Exercise:
The expected output is the full set of entries, printed exactly, without pictures.

━━━ Entries provided ━━━

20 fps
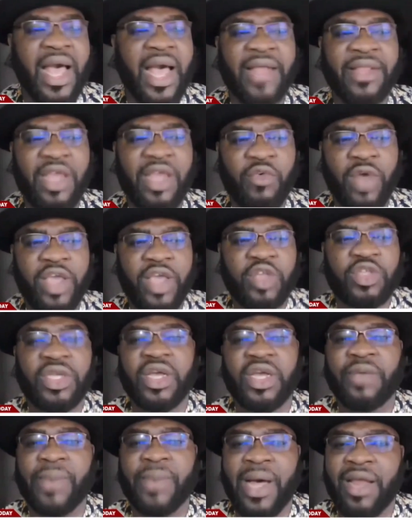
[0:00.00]
And then when you
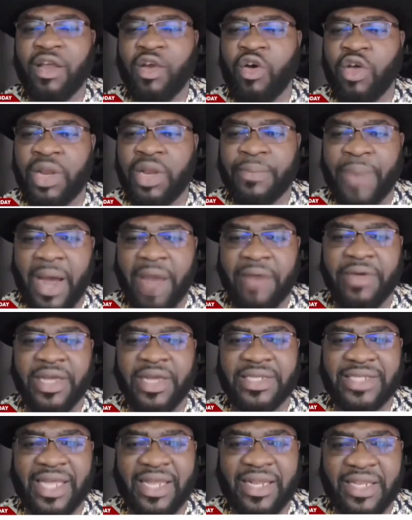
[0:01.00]
think about all the
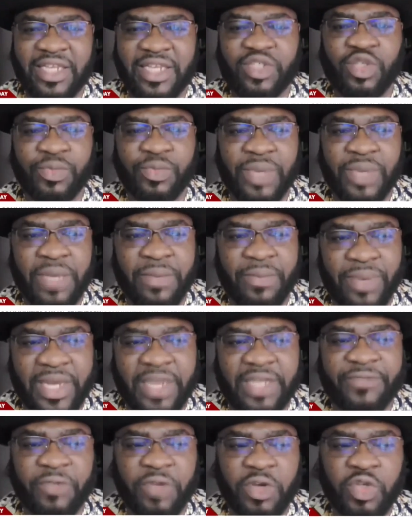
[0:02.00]
barriers that needs to be in
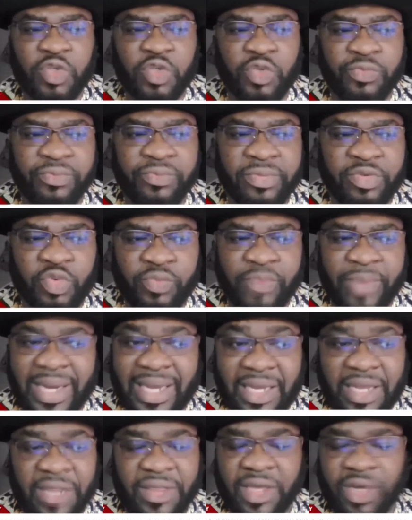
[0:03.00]
place for you to
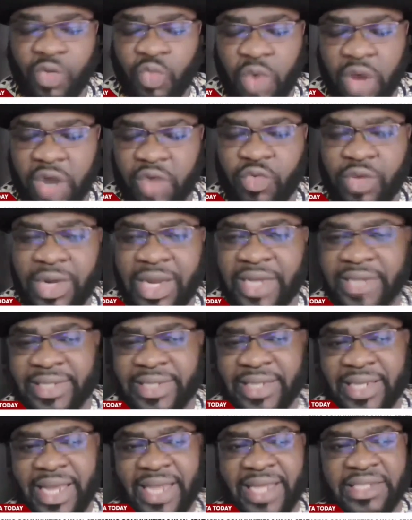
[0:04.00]
make anything work, whether
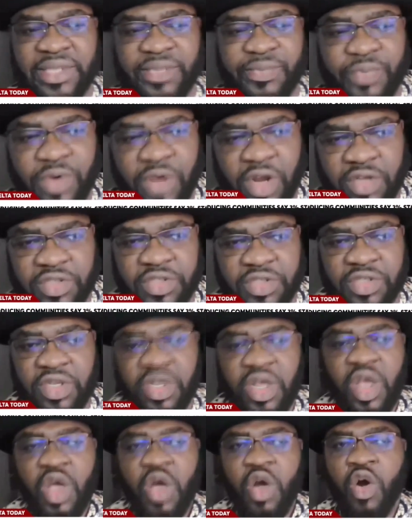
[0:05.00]
it's enhancing
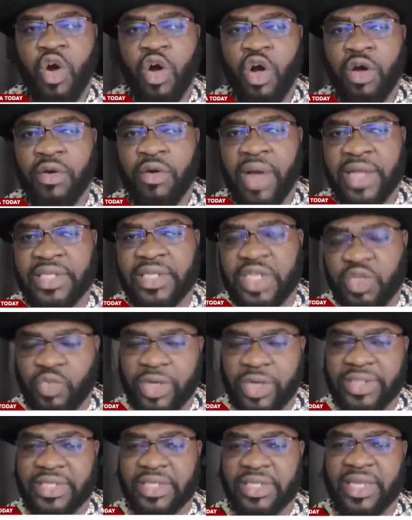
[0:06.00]
production or
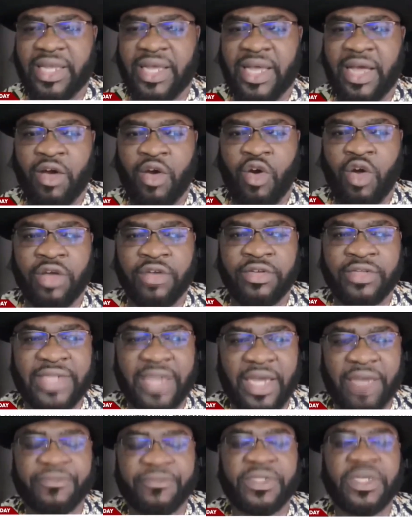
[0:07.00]
attenuating oil
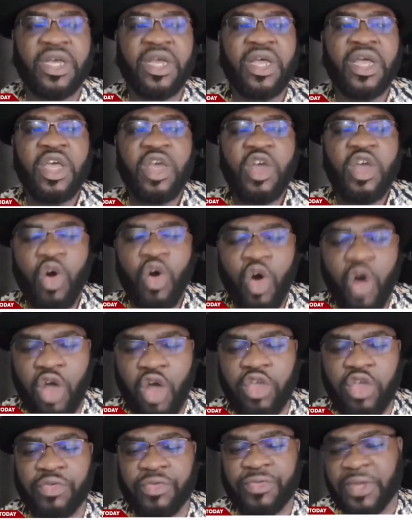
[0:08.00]
theft,
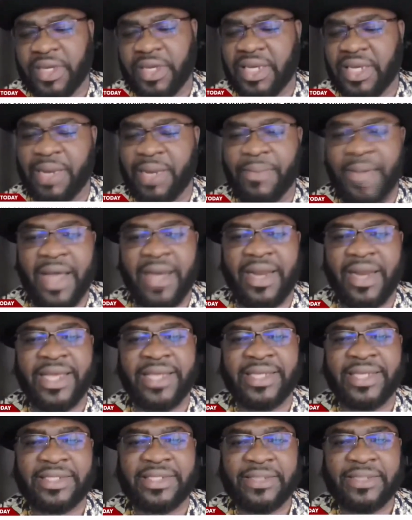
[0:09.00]
all you're thinking about
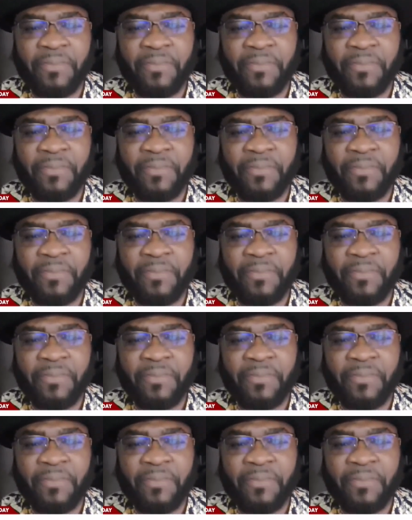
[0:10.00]
is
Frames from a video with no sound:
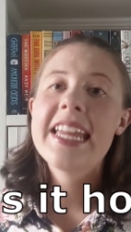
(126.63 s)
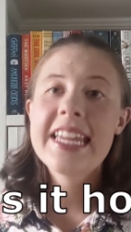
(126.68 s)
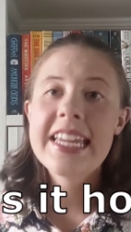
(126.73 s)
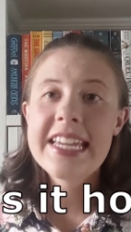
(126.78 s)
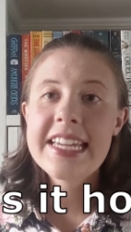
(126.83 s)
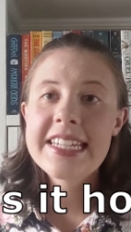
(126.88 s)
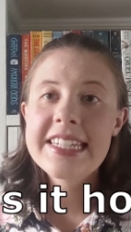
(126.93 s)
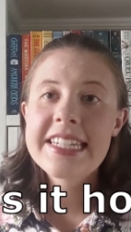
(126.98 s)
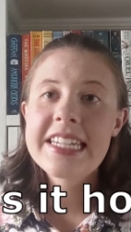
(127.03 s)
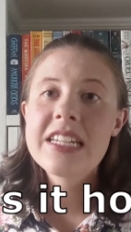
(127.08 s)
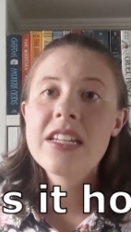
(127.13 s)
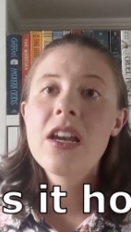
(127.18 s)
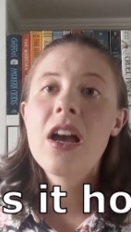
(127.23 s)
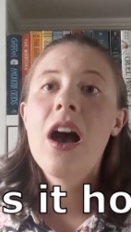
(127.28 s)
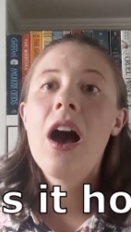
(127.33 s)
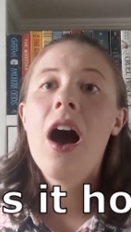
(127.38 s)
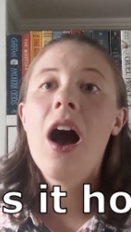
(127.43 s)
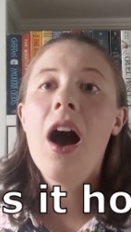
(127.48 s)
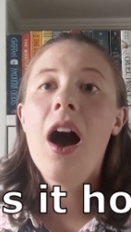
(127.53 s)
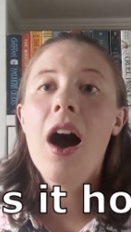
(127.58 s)
is it
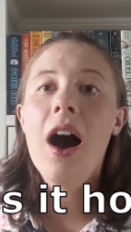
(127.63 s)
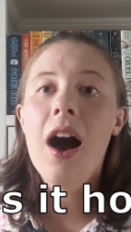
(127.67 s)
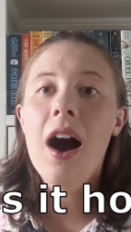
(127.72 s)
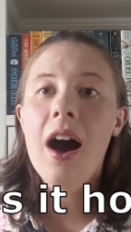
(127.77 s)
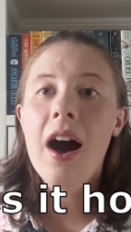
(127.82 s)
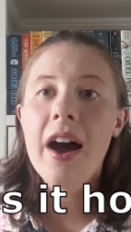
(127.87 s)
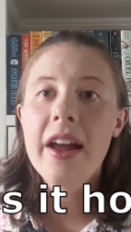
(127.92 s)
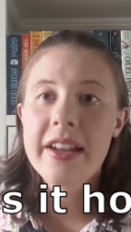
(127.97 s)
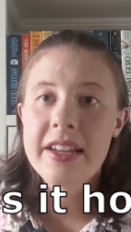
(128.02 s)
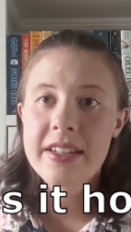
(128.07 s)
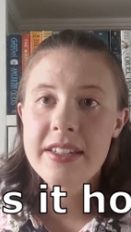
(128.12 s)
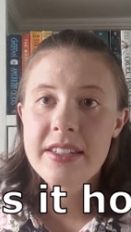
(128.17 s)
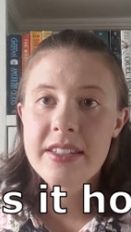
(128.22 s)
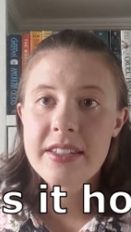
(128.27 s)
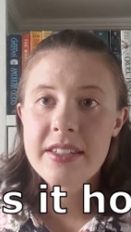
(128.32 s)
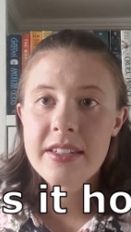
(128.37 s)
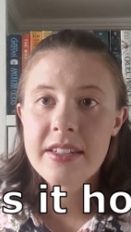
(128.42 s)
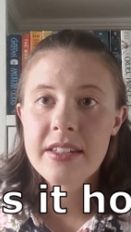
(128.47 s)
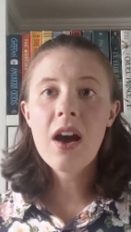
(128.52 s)
honest?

━━━

Solution:
20 fps
[0:00.00]
And then when you
[0:01.00]
think about all the
[0:02.00]
barriers that needs to be in
[0:03.00]
place for you to
[0:04.00]
make anything work, whether
[0:05.00]
it's enhancing
[0:06.00]
production or
[0:07.00]
attenuating oil
[0:08.00]
theft,
[0:09.00]
all you're thinking about
[0:10.00]
is
Frames from a video with no sound:
(126.63 s)
(126.68 s)
(126.73 s)
(126.78 s)
(126.83 s)
(126.88 s)
(126.93 s)
(126.98 s)
(127.03 s)
(127.08 s)
(127.13 s)
(127.18 s)
(127.23 s)
(127.28 s)
(127.33 s)
(127.38 s)
(127.43 s)
(127.48 s)
(127.53 s)
(127.58 s)
is it
(127.63 s)
(127.67 s)
(127.72 s)
(127.77 s)
(127.82 s)
(127.87 s)
(127.92 s)
(127.97 s)
(128.02 s)
(128.07 s)
(128.12 s)
(128.17 s)
(128.22 s)
(128.27 s)
(128.32 s)
(128.37 s)
(128.42 s)
(128.47 s)
(128.52 s)
honest?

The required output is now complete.